77 pts were analysed (38 P-FOLFOX4 [82% male, median age: 65 y]/ 39 P-FOLFIRI [72% male, 63 y]). It was possible to determine RAS status in 83.1% of pts (82.8% WT, 17.2% mutant). Higher ORR and longer PFS and OS were observed in WT-RAS versus mutant RAS subgroups in both P-FOLFOX4 and P-FOLFIRI groups, although differences were not significant, probably due to small sample sizes (Table). There were no significant differences between P-FOLFOX4 and P-FOLFIRI within each of the RAS strata, either. Peri-operative and overall safety were similar, except for higher grade 3/4 neutropenia (39.5% vs 10.3%; p = 0.003) and neuropathy (13.2% vs 0%;p = 0.025) in the P-FOLFOX4 arm.

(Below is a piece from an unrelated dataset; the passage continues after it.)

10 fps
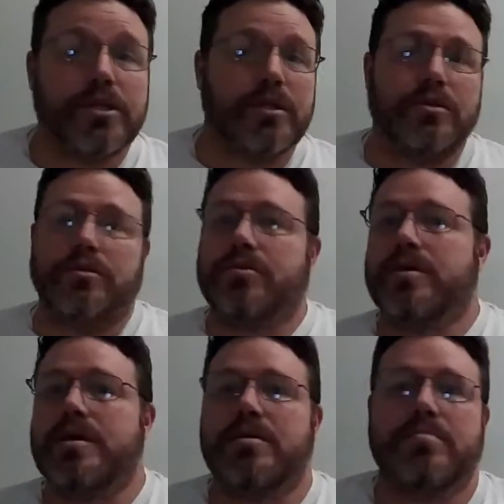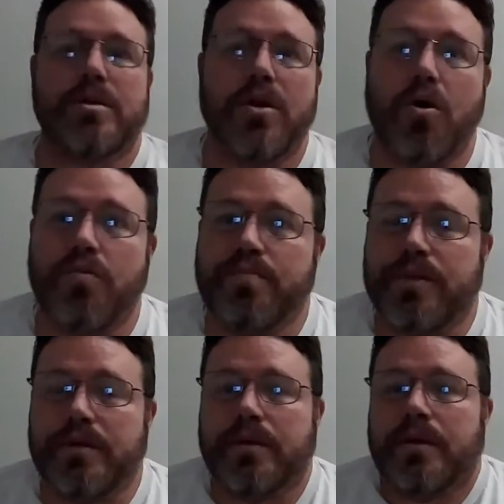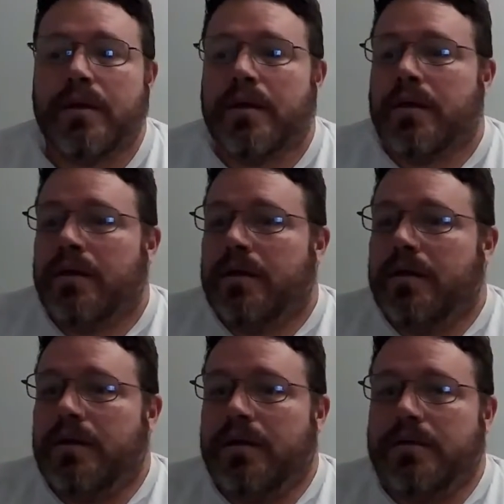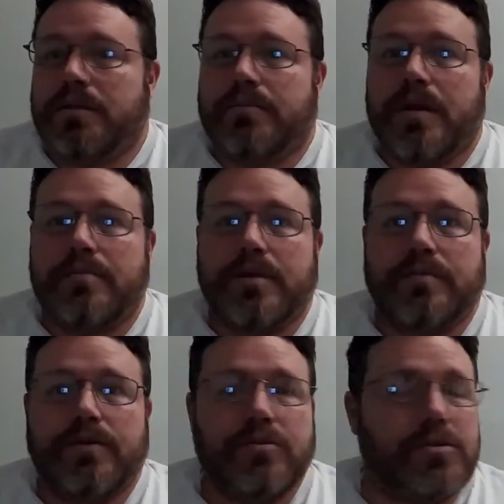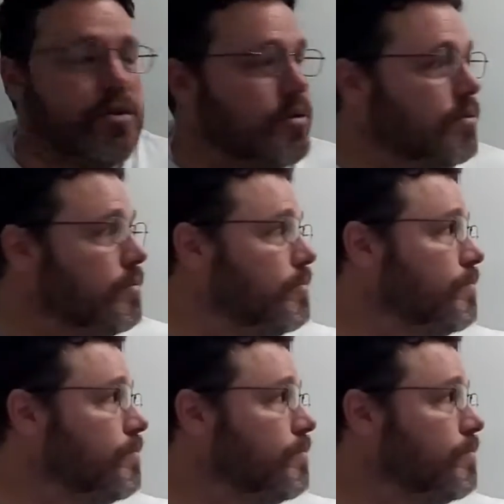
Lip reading: and dream and hope that sometime in the future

P-FOLFOX4 % or median (95% CI) P-FOLFIRI % or median (95% CI) P value* P-FOLFOX4 vs P-FOLFIRI Total
WT RAS, n 27 26 53
ORR (not confirmed) 77.8 (62.1–93.5) 73.1 (56.0–90.1) 75.5 (63.9–87.1)
PFS, mo 12.8 (6.2–22.0) 14.8 (7.1–18.7) 0.675 13.4 (9.9–18.6)
OS, mo 39.0 (26.4–NA) 45.8 (32.8–51.5) 0.634 44.7 (32.8–51.5)
Mutant RAS, n 4 7 11
ORR (not confirmed) 50 (1.0–99.0) 57.1 (20.5–93.8) 54.6 (25.1–84.0)
PFS, mo 15.4 (3.7–24.9) 12.6 (1.9–16.2) 0.699 12.6 (3.7–24.9)
OS, mo 31.4 (20.6–NA) 42.4 (13.7–42.4) 0.391 31.4 (13.7–NA)
P value* WT vs Mutant RAS
PFS 1.000 0.238 0.403
OS 0.843 0.616 0.724

*Wilcoxon test; NA = not achieved; CI = confidence interval; mo = months.

Conclusions

In pts with WT KRAS CRC and LLD, P plus chemotherapy provide a high response rate, allowing potentially curative resection. Better outcomes are observed in the WT RAS subgroup, without differences between the two regimens. Supported by Amgen S.A.

Disclosure

B. Massuti Sureda: Consultant or advisory role: Amgen Honoraria. Amgen; M. Valladares-Ayerbes: Consultant or advisory role: Merck, Amgen Honoraria: Merck, Amgen Research funding: Merck, Amgen E. Aranda: Advisory Role: Roche, Merck. All other authors have declared no conflicts of interest.